■ Exercise description
Find the lines below holding the word "second" and copy each of them.

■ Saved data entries
-- Opening Marker --

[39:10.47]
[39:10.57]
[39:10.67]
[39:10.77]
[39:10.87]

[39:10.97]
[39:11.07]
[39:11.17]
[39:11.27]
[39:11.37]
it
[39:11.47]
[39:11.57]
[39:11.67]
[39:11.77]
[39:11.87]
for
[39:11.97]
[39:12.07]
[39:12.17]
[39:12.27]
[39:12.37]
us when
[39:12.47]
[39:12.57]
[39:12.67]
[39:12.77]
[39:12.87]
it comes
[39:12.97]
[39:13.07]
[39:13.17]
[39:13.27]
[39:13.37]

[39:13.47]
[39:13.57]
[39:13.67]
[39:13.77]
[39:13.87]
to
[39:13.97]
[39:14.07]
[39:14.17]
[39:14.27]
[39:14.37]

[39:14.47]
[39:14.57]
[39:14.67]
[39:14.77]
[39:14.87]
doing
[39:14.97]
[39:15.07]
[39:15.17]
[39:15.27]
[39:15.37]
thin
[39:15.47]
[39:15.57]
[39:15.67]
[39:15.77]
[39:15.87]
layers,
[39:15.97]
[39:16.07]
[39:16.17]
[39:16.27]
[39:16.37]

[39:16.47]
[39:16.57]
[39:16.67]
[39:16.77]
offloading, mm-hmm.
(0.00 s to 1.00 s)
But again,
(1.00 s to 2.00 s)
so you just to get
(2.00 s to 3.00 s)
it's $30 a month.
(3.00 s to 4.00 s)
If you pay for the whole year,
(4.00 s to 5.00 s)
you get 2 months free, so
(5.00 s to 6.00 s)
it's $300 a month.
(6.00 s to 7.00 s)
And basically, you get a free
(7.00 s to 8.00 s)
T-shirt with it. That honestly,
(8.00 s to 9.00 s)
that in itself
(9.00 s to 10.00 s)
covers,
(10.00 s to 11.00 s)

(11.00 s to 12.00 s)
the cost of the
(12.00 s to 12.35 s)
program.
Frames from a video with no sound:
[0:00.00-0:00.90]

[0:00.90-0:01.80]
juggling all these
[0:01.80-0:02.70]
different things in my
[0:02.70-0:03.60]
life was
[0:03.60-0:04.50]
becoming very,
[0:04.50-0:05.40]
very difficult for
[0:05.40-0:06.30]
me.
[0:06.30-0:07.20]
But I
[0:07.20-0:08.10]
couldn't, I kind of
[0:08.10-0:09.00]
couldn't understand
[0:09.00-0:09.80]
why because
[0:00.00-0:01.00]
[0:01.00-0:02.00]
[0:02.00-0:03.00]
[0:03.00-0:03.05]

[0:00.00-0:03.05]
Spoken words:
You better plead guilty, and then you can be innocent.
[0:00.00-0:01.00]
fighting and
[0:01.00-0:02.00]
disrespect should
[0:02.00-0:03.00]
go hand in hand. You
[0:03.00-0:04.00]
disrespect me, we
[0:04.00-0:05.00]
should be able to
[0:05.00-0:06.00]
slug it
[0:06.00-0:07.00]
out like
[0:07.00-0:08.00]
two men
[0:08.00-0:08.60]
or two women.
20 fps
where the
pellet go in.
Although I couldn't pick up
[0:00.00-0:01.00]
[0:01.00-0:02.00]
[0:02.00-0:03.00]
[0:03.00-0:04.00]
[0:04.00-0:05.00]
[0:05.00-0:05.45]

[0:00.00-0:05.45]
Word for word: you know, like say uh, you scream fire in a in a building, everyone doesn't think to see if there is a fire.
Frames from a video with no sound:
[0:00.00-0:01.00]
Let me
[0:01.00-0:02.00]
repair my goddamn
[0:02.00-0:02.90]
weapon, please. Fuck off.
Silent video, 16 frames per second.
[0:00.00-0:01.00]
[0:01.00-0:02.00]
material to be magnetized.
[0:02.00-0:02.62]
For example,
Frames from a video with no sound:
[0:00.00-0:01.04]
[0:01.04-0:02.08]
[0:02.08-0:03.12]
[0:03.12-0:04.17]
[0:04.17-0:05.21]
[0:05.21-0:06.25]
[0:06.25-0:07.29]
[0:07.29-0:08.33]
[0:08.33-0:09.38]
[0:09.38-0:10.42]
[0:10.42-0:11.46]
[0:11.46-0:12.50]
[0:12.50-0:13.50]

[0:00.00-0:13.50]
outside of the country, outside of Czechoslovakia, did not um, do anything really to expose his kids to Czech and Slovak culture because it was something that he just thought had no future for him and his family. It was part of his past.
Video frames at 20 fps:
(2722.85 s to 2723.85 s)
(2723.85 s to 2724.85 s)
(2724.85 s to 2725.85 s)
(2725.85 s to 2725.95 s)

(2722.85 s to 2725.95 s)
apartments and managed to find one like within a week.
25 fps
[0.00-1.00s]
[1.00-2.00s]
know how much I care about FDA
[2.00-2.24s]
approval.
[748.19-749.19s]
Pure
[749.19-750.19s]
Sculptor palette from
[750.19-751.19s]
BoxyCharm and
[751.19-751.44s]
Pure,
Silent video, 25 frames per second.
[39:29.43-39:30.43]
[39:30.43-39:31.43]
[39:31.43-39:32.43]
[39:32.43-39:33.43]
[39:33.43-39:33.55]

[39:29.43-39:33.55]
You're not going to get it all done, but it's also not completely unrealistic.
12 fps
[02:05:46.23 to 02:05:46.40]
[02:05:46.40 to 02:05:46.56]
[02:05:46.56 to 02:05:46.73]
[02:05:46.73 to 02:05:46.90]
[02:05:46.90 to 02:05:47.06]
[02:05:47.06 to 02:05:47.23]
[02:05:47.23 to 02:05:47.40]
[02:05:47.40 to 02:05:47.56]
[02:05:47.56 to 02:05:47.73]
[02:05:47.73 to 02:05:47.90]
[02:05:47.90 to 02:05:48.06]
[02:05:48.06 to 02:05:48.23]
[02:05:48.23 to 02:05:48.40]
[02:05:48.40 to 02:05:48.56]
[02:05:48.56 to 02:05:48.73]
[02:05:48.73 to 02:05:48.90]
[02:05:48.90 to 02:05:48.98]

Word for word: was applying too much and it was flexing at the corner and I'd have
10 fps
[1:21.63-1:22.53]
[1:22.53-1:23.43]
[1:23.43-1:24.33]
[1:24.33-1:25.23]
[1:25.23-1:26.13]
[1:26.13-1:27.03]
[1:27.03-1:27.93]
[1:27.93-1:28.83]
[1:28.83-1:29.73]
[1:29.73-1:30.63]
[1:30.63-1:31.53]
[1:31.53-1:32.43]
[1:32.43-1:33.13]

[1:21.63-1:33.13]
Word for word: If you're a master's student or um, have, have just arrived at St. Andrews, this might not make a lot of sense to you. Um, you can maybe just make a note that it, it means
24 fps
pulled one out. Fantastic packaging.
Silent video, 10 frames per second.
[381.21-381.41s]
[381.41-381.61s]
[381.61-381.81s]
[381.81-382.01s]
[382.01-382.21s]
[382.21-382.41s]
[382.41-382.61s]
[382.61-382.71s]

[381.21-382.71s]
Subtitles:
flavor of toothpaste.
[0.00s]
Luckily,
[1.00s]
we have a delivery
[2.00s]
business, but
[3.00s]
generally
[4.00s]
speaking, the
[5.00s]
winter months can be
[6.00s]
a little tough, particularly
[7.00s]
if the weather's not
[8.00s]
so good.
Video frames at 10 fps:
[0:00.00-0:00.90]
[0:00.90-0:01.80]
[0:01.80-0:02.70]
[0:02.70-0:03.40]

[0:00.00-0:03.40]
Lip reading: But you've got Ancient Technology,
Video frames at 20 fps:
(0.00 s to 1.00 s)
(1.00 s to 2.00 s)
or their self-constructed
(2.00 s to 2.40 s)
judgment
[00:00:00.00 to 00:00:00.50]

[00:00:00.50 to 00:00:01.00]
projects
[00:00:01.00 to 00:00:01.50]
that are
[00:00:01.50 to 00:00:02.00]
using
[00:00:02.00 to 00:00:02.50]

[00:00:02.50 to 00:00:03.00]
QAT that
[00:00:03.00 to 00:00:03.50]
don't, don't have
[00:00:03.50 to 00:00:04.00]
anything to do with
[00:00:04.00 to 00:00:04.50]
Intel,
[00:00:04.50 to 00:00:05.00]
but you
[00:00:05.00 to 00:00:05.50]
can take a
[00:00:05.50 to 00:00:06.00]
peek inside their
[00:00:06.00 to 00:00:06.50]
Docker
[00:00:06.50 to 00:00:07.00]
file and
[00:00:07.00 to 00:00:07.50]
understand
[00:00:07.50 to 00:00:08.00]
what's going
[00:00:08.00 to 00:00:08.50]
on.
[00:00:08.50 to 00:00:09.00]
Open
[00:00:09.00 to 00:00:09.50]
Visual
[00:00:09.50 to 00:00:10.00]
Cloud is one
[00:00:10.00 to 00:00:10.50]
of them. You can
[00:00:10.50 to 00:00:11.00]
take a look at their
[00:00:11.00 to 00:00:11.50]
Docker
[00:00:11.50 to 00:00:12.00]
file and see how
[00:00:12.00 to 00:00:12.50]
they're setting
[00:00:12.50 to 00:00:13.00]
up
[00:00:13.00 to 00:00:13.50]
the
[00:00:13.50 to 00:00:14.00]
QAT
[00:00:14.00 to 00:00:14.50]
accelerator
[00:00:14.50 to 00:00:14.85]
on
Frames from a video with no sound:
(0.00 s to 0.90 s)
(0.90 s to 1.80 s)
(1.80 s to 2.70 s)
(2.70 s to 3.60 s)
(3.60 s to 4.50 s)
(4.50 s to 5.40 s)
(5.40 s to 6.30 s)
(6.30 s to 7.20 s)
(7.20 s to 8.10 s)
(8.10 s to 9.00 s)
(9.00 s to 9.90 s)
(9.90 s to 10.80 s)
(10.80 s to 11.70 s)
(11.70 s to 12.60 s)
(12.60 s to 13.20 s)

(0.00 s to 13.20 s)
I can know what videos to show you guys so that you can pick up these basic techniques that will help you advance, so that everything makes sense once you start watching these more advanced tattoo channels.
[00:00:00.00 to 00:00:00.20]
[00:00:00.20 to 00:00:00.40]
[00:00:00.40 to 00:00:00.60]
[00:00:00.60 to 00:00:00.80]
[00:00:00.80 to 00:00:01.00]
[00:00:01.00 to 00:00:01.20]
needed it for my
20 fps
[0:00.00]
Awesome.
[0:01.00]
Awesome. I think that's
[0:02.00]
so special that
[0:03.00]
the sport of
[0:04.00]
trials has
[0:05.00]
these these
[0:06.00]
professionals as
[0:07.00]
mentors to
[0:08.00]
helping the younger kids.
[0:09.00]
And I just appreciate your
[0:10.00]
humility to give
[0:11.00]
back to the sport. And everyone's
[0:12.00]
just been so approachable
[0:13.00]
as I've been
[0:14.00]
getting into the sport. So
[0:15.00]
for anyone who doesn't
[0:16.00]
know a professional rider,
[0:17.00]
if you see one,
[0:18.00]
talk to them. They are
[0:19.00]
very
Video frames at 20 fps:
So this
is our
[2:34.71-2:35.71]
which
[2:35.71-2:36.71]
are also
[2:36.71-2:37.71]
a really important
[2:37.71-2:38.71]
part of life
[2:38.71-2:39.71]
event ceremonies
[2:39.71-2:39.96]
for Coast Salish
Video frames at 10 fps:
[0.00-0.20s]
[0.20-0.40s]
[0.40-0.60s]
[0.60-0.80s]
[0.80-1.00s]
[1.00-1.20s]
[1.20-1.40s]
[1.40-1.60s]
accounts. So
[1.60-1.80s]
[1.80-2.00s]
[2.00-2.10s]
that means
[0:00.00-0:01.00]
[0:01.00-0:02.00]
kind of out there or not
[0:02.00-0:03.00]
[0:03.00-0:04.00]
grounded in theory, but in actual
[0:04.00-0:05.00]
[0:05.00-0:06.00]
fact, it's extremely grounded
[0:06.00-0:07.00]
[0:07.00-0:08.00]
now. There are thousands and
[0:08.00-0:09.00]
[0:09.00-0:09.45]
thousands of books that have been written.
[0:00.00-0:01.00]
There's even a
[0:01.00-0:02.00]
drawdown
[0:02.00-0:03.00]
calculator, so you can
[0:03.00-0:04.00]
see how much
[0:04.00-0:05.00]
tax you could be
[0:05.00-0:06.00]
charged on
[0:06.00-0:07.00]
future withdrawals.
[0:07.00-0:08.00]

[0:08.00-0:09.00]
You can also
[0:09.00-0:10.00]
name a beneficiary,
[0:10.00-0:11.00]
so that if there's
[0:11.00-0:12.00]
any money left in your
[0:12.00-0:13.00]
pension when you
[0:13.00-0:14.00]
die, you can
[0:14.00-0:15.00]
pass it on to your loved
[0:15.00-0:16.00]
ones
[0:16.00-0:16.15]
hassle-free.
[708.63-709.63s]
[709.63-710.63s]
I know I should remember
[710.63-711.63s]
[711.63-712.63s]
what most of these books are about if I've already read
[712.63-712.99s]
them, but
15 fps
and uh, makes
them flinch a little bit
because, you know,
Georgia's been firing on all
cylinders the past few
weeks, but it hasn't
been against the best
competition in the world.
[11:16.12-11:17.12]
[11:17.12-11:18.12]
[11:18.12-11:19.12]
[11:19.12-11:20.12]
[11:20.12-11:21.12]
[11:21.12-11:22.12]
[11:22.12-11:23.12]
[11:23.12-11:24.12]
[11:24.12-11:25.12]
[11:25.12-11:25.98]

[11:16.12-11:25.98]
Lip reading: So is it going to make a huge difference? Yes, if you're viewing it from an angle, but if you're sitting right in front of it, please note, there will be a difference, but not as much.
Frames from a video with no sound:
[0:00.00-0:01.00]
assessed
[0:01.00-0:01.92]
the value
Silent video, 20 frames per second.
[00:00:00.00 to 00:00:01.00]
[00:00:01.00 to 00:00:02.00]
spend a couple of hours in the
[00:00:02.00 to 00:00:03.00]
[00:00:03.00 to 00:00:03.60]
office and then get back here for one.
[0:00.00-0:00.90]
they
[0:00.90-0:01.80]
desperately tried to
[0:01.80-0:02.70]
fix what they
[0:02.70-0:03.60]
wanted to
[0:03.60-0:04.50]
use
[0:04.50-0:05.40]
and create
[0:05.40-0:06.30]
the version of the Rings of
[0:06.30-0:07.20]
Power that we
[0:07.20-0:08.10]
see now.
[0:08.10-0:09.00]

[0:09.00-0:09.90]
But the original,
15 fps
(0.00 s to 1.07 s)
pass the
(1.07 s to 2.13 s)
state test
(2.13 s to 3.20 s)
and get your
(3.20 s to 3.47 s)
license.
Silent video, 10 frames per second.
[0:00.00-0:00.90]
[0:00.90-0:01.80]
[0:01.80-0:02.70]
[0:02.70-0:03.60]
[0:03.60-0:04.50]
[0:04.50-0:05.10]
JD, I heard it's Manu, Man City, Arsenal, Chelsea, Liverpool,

-- Closing Marker --

■ Task output
Silent video, 16 frames per second.
Silent video, 25 frames per second.
Silent video, 10 frames per second.
Silent video, 20 frames per second.
Silent video, 10 frames per second.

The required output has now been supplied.